### TASK DETAILS
A faithful copy of all the records is needed, with the pictures omitted.
=== Section Start ===
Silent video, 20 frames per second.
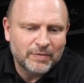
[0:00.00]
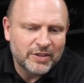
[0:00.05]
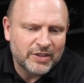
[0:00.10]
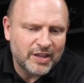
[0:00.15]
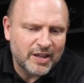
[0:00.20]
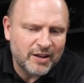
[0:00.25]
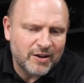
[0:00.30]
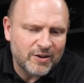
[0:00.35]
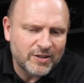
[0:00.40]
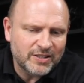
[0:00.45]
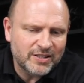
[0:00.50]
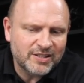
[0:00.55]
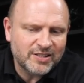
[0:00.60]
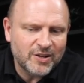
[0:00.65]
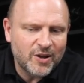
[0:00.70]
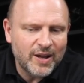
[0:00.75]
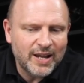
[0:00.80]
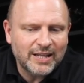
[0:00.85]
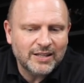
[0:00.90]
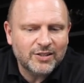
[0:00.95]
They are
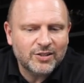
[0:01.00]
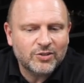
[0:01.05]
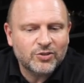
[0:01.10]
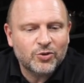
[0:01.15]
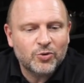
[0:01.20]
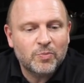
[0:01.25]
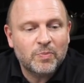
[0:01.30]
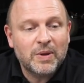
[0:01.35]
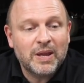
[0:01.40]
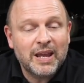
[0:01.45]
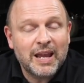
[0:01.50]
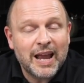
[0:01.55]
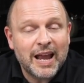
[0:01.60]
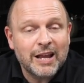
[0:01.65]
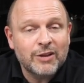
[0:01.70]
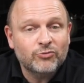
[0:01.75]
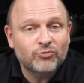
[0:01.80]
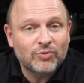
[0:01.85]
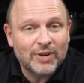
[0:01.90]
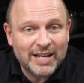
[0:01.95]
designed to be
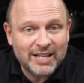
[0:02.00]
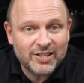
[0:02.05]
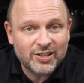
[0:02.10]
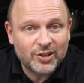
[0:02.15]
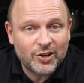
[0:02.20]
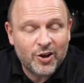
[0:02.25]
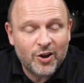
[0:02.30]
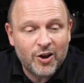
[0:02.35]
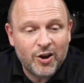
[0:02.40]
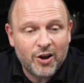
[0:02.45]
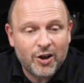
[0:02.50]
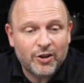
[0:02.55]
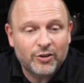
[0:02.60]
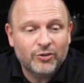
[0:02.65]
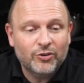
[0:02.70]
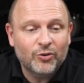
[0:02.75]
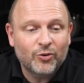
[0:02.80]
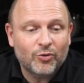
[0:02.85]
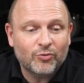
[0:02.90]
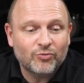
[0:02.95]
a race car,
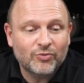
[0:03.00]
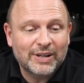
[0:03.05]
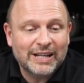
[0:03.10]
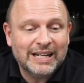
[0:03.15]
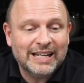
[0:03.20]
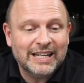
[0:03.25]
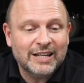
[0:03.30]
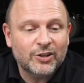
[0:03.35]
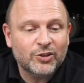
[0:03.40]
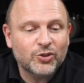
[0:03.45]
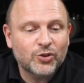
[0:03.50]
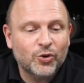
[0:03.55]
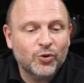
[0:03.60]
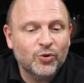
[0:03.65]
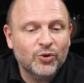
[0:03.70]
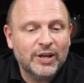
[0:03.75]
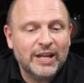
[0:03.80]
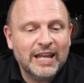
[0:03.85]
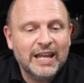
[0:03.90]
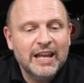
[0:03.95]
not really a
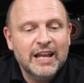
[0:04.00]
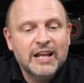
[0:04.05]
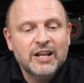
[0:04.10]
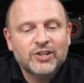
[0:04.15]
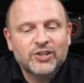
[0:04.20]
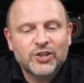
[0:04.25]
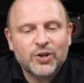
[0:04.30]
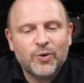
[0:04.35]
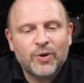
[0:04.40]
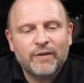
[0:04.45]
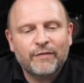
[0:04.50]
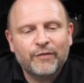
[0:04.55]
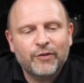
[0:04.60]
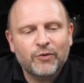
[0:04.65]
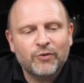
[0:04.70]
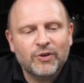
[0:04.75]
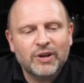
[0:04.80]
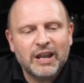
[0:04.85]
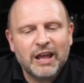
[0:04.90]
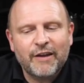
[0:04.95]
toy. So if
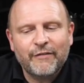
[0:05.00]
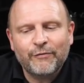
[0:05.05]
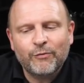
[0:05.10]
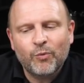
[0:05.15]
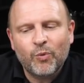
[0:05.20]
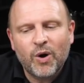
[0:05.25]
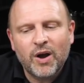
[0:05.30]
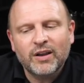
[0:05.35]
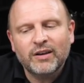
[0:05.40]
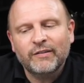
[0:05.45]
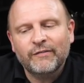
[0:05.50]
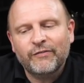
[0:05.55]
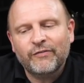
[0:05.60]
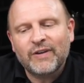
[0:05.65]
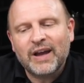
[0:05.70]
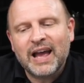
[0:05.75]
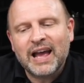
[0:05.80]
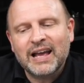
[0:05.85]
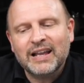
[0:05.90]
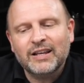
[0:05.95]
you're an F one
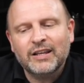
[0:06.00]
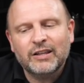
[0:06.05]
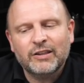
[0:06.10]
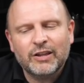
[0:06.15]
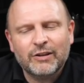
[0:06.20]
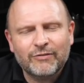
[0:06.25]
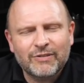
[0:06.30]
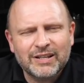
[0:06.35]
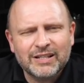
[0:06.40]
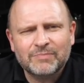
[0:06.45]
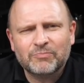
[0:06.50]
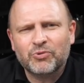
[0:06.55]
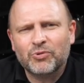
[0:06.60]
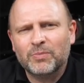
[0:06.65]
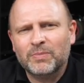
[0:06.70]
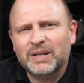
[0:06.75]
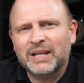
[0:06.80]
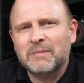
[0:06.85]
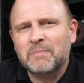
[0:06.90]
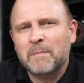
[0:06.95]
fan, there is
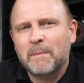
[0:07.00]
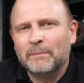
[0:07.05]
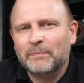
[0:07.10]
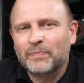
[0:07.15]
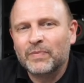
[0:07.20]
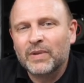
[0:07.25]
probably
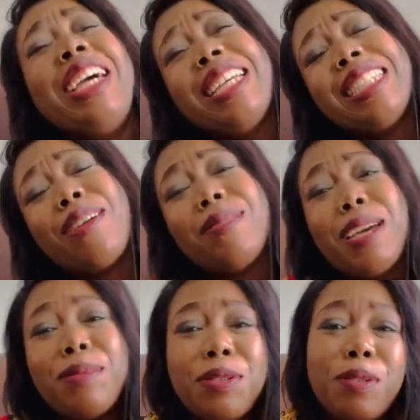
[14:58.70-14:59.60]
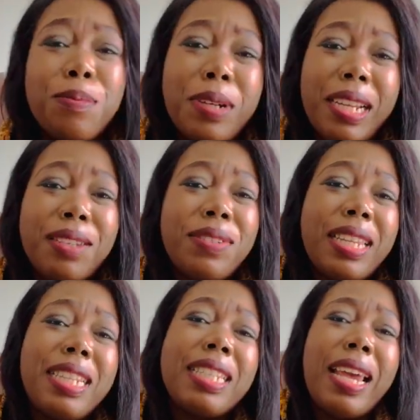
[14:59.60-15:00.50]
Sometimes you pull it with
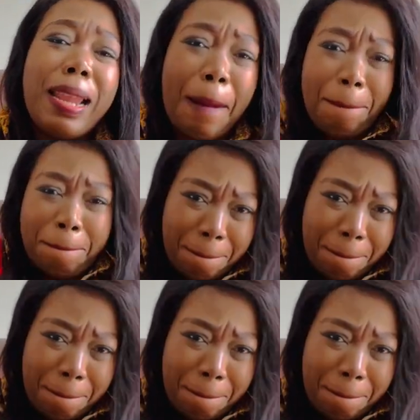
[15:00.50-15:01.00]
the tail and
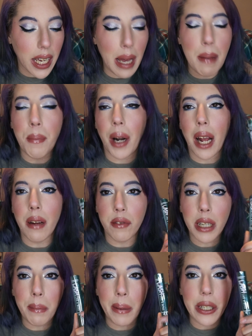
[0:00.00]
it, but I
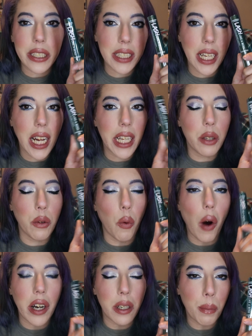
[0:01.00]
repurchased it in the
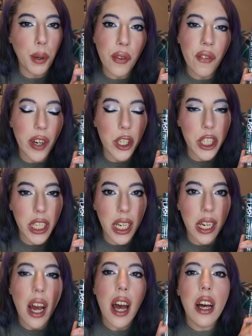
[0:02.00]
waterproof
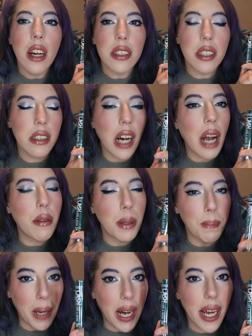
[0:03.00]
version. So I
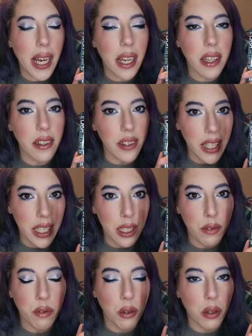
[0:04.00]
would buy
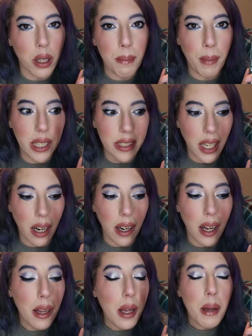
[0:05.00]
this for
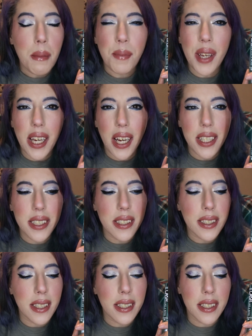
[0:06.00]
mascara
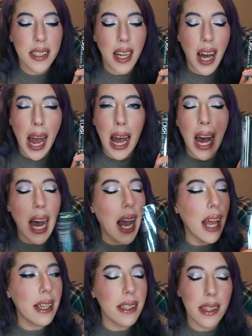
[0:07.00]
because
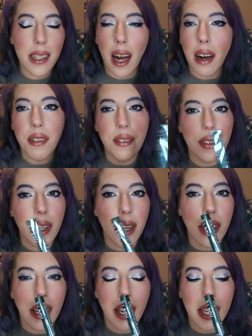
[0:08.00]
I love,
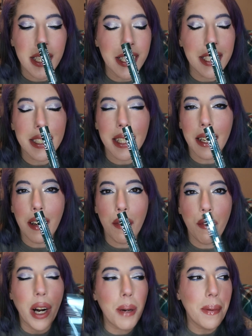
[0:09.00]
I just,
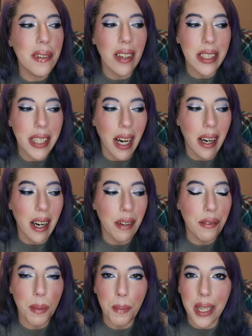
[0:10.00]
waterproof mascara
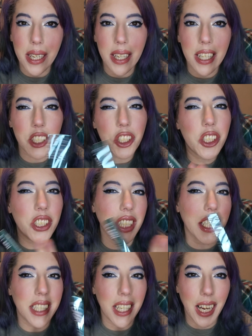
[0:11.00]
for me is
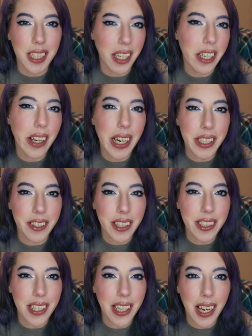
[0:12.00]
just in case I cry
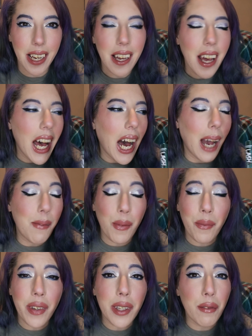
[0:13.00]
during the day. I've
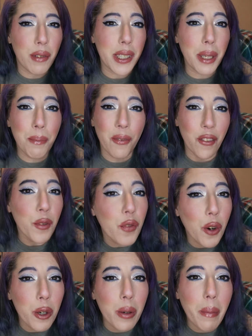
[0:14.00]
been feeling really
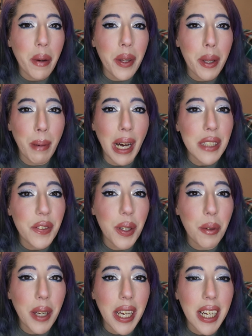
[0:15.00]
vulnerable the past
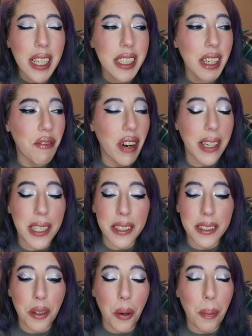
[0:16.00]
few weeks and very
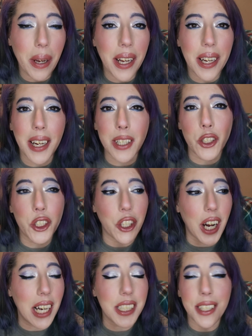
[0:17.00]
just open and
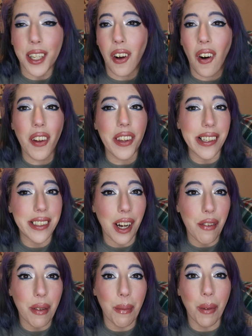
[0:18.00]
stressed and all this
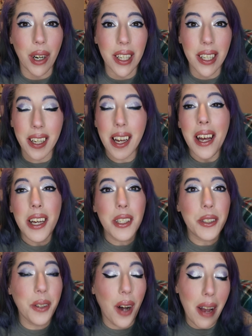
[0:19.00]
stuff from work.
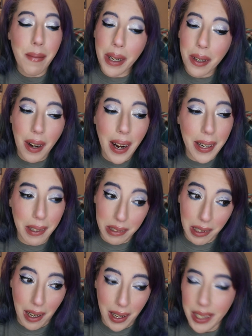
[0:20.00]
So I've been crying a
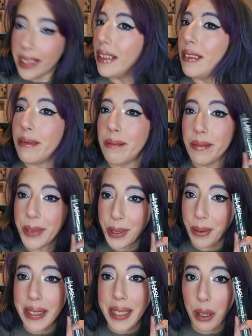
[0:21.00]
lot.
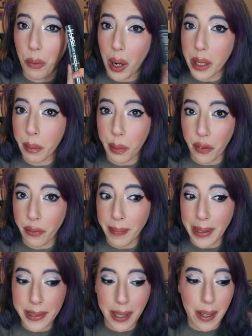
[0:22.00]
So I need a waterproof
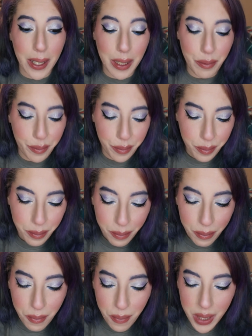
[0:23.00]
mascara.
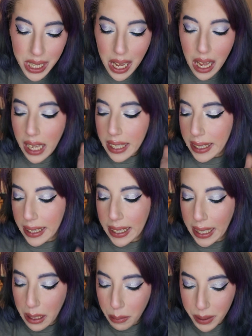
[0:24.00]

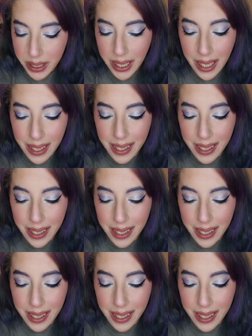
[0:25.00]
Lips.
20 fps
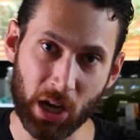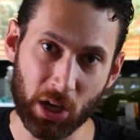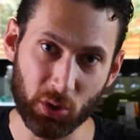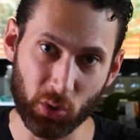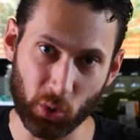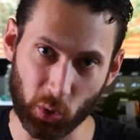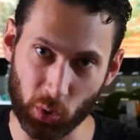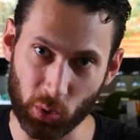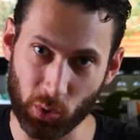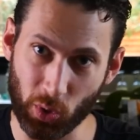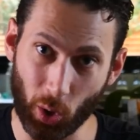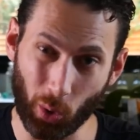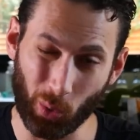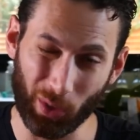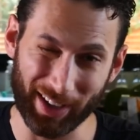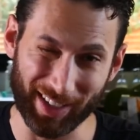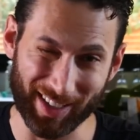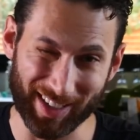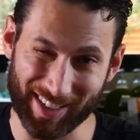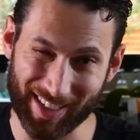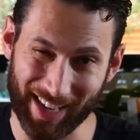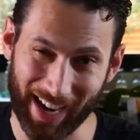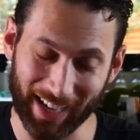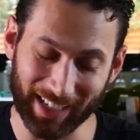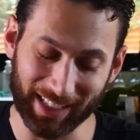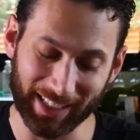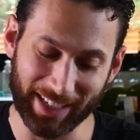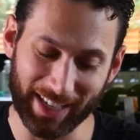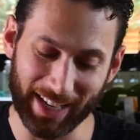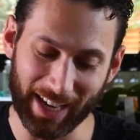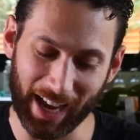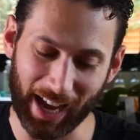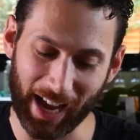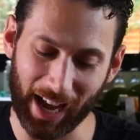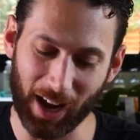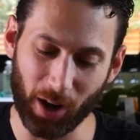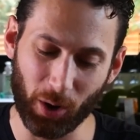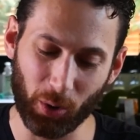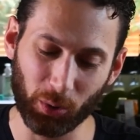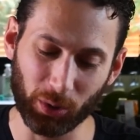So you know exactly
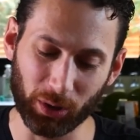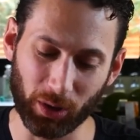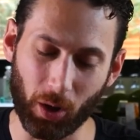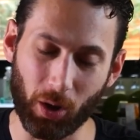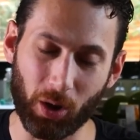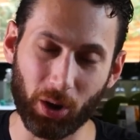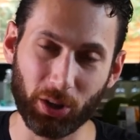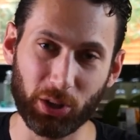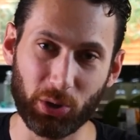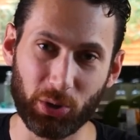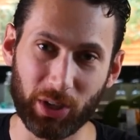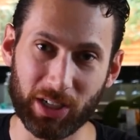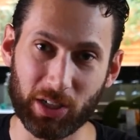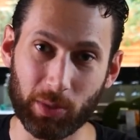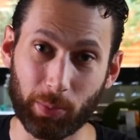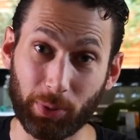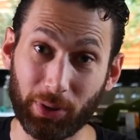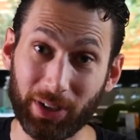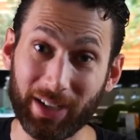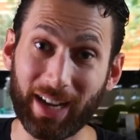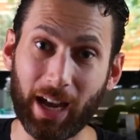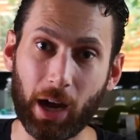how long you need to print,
=== Section End ===
### OUTPUT BELOW
Silent video, 20 frames per second.
[0:00.00]
[0:00.05]
[0:00.10]
[0:00.15]
[0:00.20]
[0:00.25]
[0:00.30]
[0:00.35]
[0:00.40]
[0:00.45]
[0:00.50]
[0:00.55]
[0:00.60]
[0:00.65]
[0:00.70]
[0:00.75]
[0:00.80]
[0:00.85]
[0:00.90]
[0:00.95]
They are
[0:01.00]
[0:01.05]
[0:01.10]
[0:01.15]
[0:01.20]
[0:01.25]
[0:01.30]
[0:01.35]
[0:01.40]
[0:01.45]
[0:01.50]
[0:01.55]
[0:01.60]
[0:01.65]
[0:01.70]
[0:01.75]
[0:01.80]
[0:01.85]
[0:01.90]
[0:01.95]
designed to be
[0:02.00]
[0:02.05]
[0:02.10]
[0:02.15]
[0:02.20]
[0:02.25]
[0:02.30]
[0:02.35]
[0:02.40]
[0:02.45]
[0:02.50]
[0:02.55]
[0:02.60]
[0:02.65]
[0:02.70]
[0:02.75]
[0:02.80]
[0:02.85]
[0:02.90]
[0:02.95]
a race car,
[0:03.00]
[0:03.05]
[0:03.10]
[0:03.15]
[0:03.20]
[0:03.25]
[0:03.30]
[0:03.35]
[0:03.40]
[0:03.45]
[0:03.50]
[0:03.55]
[0:03.60]
[0:03.65]
[0:03.70]
[0:03.75]
[0:03.80]
[0:03.85]
[0:03.90]
[0:03.95]
not really a
[0:04.00]
[0:04.05]
[0:04.10]
[0:04.15]
[0:04.20]
[0:04.25]
[0:04.30]
[0:04.35]
[0:04.40]
[0:04.45]
[0:04.50]
[0:04.55]
[0:04.60]
[0:04.65]
[0:04.70]
[0:04.75]
[0:04.80]
[0:04.85]
[0:04.90]
[0:04.95]
toy. So if
[0:05.00]
[0:05.05]
[0:05.10]
[0:05.15]
[0:05.20]
[0:05.25]
[0:05.30]
[0:05.35]
[0:05.40]
[0:05.45]
[0:05.50]
[0:05.55]
[0:05.60]
[0:05.65]
[0:05.70]
[0:05.75]
[0:05.80]
[0:05.85]
[0:05.90]
[0:05.95]
you're an F one
[0:06.00]
[0:06.05]
[0:06.10]
[0:06.15]
[0:06.20]
[0:06.25]
[0:06.30]
[0:06.35]
[0:06.40]
[0:06.45]
[0:06.50]
[0:06.55]
[0:06.60]
[0:06.65]
[0:06.70]
[0:06.75]
[0:06.80]
[0:06.85]
[0:06.90]
[0:06.95]
fan, there is
[0:07.00]
[0:07.05]
[0:07.10]
[0:07.15]
[0:07.20]
[0:07.25]
probably
[14:58.70-14:59.60]
[14:59.60-15:00.50]
Sometimes you pull it with
[15:00.50-15:01.00]
the tail and
[0:00.00]
it, but I
[0:01.00]
repurchased it in the
[0:02.00]
waterproof
[0:03.00]
version. So I
[0:04.00]
would buy
[0:05.00]
this for
[0:06.00]
mascara
[0:07.00]
because
[0:08.00]
I love,
[0:09.00]
I just,
[0:10.00]
waterproof mascara
[0:11.00]
for me is
[0:12.00]
just in case I cry
[0:13.00]
during the day. I've
[0:14.00]
been feeling really
[0:15.00]
vulnerable the past
[0:16.00]
few weeks and very
[0:17.00]
just open and
[0:18.00]
stressed and all this
[0:19.00]
stuff from work.
[0:20.00]
So I've been crying a
[0:21.00]
lot.
[0:22.00]
So I need a waterproof
[0:23.00]
mascara.
[0:24.00]

[0:25.00]
Lips.
20 fps
So you know exactly
how long you need to print,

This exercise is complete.